* Task details:
Each line below should be retyped exactly, with no pictures.

(Record extracts)

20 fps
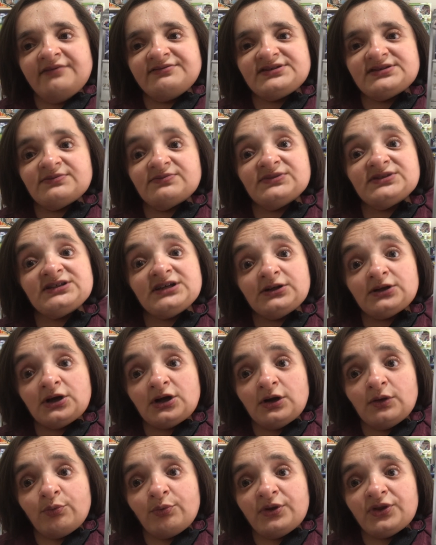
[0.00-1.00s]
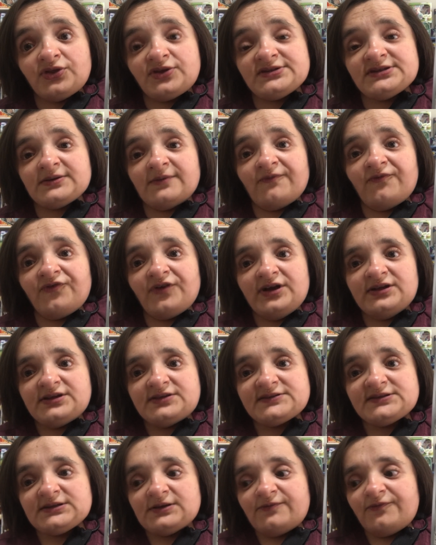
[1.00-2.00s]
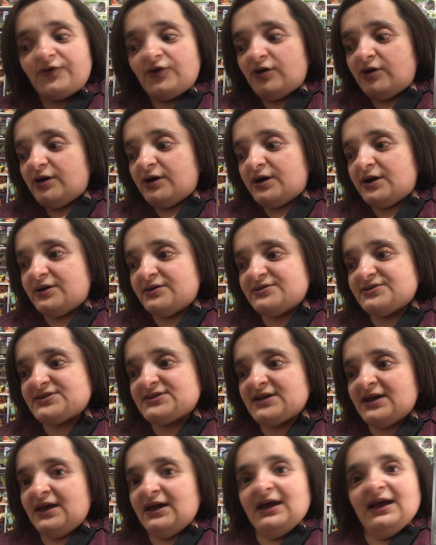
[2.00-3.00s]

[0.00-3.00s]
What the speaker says: some dinner with some friends of ours.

(End Record extracts)

* Finished exercise:
20 fps
[0.00-1.00s]
[1.00-2.00s]
[2.00-3.00s]

[0.00-3.00s]
What the speaker says: some dinner with some friends of ours.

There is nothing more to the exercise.